What is required:
Type out every line of the data again, exactly.

Source data:
● ● ● ● ●

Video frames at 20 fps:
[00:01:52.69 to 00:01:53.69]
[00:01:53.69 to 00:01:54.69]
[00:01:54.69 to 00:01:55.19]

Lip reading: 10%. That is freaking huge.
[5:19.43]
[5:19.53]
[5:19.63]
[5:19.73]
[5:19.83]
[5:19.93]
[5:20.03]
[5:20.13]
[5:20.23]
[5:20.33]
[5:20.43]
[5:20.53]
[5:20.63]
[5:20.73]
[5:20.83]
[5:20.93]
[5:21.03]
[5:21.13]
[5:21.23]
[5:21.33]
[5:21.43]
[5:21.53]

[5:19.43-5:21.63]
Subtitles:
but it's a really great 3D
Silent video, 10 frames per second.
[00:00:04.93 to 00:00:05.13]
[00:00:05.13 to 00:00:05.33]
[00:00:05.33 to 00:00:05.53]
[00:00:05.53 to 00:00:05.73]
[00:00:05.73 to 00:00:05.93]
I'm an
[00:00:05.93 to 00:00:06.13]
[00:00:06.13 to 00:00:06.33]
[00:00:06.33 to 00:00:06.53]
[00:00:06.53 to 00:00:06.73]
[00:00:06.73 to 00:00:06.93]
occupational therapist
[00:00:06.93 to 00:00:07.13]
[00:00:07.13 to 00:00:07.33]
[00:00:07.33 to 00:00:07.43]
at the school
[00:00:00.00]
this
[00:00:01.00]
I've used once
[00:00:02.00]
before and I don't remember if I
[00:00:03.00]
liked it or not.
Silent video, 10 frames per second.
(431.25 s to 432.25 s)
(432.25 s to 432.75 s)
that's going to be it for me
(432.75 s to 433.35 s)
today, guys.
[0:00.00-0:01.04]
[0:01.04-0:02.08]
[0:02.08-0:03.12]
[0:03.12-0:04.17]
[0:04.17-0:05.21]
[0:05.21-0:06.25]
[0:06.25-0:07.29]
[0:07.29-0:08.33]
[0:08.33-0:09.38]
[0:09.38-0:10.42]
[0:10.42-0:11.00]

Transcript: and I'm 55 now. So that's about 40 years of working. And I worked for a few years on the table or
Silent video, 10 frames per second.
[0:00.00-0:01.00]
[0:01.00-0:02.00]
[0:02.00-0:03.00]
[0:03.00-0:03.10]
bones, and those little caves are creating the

● ● ● ● ●

Answer to this problem:
Video frames at 20 fps:
[00:01:52.69 to 00:01:53.69]
[00:01:53.69 to 00:01:54.69]
[00:01:54.69 to 00:01:55.19]

Lip reading: 10%. That is freaking huge.
[5:19.43]
[5:19.53]
[5:19.63]
[5:19.73]
[5:19.83]
[5:19.93]
[5:20.03]
[5:20.13]
[5:20.23]
[5:20.33]
[5:20.43]
[5:20.53]
[5:20.63]
[5:20.73]
[5:20.83]
[5:20.93]
[5:21.03]
[5:21.13]
[5:21.23]
[5:21.33]
[5:21.43]
[5:21.53]

[5:19.43-5:21.63]
Subtitles:
but it's a really great 3D
Silent video, 10 frames per second.
[00:00:04.93 to 00:00:05.13]
[00:00:05.13 to 00:00:05.33]
[00:00:05.33 to 00:00:05.53]
[00:00:05.53 to 00:00:05.73]
[00:00:05.73 to 00:00:05.93]
I'm an
[00:00:05.93 to 00:00:06.13]
[00:00:06.13 to 00:00:06.33]
[00:00:06.33 to 00:00:06.53]
[00:00:06.53 to 00:00:06.73]
[00:00:06.73 to 00:00:06.93]
occupational therapist
[00:00:06.93 to 00:00:07.13]
[00:00:07.13 to 00:00:07.33]
[00:00:07.33 to 00:00:07.43]
at the school
[00:00:00.00]
this
[00:00:01.00]
I've used once
[00:00:02.00]
before and I don't remember if I
[00:00:03.00]
liked it or not.
Silent video, 10 frames per second.
(431.25 s to 432.25 s)
(432.25 s to 432.75 s)
that's going to be it for me
(432.75 s to 433.35 s)
today, guys.
[0:00.00-0:01.04]
[0:01.04-0:02.08]
[0:02.08-0:03.12]
[0:03.12-0:04.17]
[0:04.17-0:05.21]
[0:05.21-0:06.25]
[0:06.25-0:07.29]
[0:07.29-0:08.33]
[0:08.33-0:09.38]
[0:09.38-0:10.42]
[0:10.42-0:11.00]

Transcript: and I'm 55 now. So that's about 40 years of working. And I worked for a few years on the table or
Silent video, 10 frames per second.
[0:00.00-0:01.00]
[0:01.00-0:02.00]
[0:02.00-0:03.00]
[0:03.00-0:03.10]
bones, and those little caves are creating the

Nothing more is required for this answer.